北関東3県境の世帯数トップも太田市 増加率トップは茨城の町《国勢調査速報値から③》



みどり市
総務省は5月29日(金)、2025年国勢調査の速報値を公表しました。茨城・栃木・群馬の北関東3県境<とりぷれ>エリアでは前回調査からの5年でどんな変化があったのでしょうか。①人口・人口増減率②人口密度③世帯数・世帯増減率④人口性比(女性100人に対する男性の数)⑤まとめ-の5回に分けて、エリア内22市町のデータを紹介します。

北関東3県境<とりぷれ>エリアの2025年国勢調査速報値をテーマ別に紹介する連載。第3回は「世帯数・世帯増減率」です。

世帯数

世帯数トップは、人口総数に続いて群馬県太田市の9万5,441世帯。前回2020年(9万2,531世帯)から2,910世帯増え、トップの座を守りました。

2位は栃木県小山市は前回から3,207世帯増えて、7万台に乗せました。3位の栃木県栃木市、4位の栃木県足利市、5位の茨城県古河市までが5万世帯を超えています。

順位 市町 世帯数
1 群馬県太田市 95,441
2 栃木県小山市 72,831
3 栃木県栃木市 61,761
4 栃木県足利市 60,671
5 茨城県古河市 58,294
6 栃木県佐野市 47,728
7 群馬県桐生市 43,327
8 茨城県筑西市 37,526
9 群馬県館林市 32,448
10 群馬県大泉町 19,612
11 茨城県結城市 19,543
12 群馬県みどり市 19,362
13 茨城県下妻市 16,811
14 茨城県桜川市 13,146
15 栃木県野木町 10,280
16 群馬県邑楽町 9,905
17 茨城県境町 9,324
18 茨城県八千代町 7,587
19 群馬県板倉町 5,235
20 群馬県明和町 4,215
21 群馬県千代田町 4,208
22 茨城県五霞町 2,964

22市町の合計は65万2,219世帯。前回の64万2,566世帯から約9,653世帯増え、65万台に乗せています。

世帯増減率

とりぷれ>エリア22市町のうち、前回2020年から世帯数が増加したのは16市町。すべての市町で人口が減少している一方、世帯数は核家族化や高齢者のひとり暮らし、製造業労働者などの単身流入といった影響からか増加しています。

最も増加率が高かったのは、茨城県八千代町で+8.12%。人口増減率は-4.64%と傾向の違いが際立っており、世帯の細分化が急速に進んだことがうかがえます。

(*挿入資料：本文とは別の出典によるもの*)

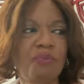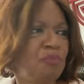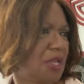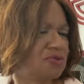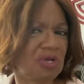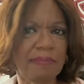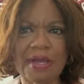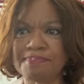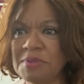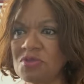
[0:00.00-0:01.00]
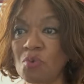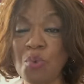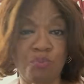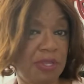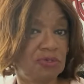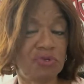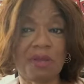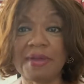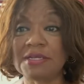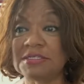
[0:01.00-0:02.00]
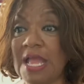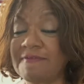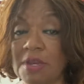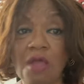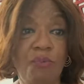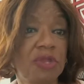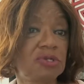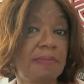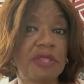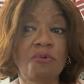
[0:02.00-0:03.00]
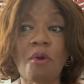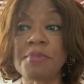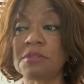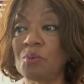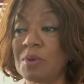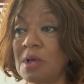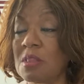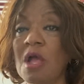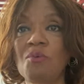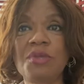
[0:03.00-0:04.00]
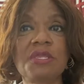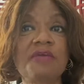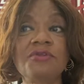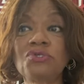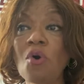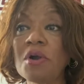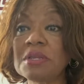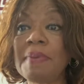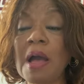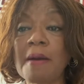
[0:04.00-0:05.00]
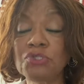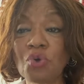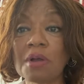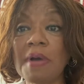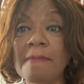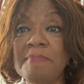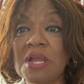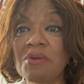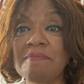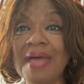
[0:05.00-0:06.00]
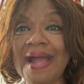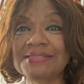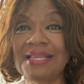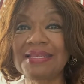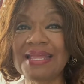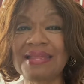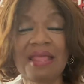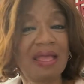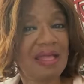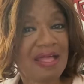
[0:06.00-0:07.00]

We can talk about Peter, we can talk about David, we can talk about the woman at the well, we can even talk about Mary Magdalene.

2位の茨城県境町、3位の栃木県小山市、4位の栃木県野木町は、人口増減率で上位を占め、人口の減少幅が少なかった市町。

一方で群馬県千代田町群馬県明和町は、八千代町と同じのように人口減少と世帯数増加が同時進行しています。

順位 市町 世帯増減率(%)
1 茨城県八千代町 +8.12
2 茨城県境町 +6.90
3 栃木県小山市 +4.61
4 栃木県野木町 +4.46
5 茨城県古河市 +3.82
6 群馬県千代田町 +3.29
7 群馬県太田市 +3.14
8 群馬県明和町 +3.08
9 群馬県大泉町 +2.99
10 群馬県館林市 +2.54
11 茨城県下妻市 +2.46
12 群馬県邑楽町 +1.82
13 栃木県栃木市 +1.38
14 茨城県五霞町 +1.23
15 茨城県結城市 +1.11
16 茨城県筑西市 +0.09
17 群馬県みどり市 -0.42
18 栃木県佐野市 -0.82
19 栃木県足利市 -1.54
20 茨城県桜川市 -2.28
21 群馬県板倉町 -3.56
22 群馬県桐生市 -3.66

前回から世帯数が減少した6市町のうち、最も減少幅が大きかったのは群馬県桐生市。人口減少幅も3番目に大きく、歴史ある「織都」の先行きが気がかりです。

国勢調査とは

国勢調査(こくせいちょうさ)とは、日本国内に住むすべての人と世帯を対象として、5年ごとに行われる国で最も重要な統計調査です。

統計法という法律に基づいて実施され、調査結果は行政サービスや防災計画、将来予測などに使われます。

北関東3県境<とりぷれ>エリアの2025年国勢調査速報値を紹介する連載の次回は「人口性比」(女性100人に対する男性の数)を取り上げます。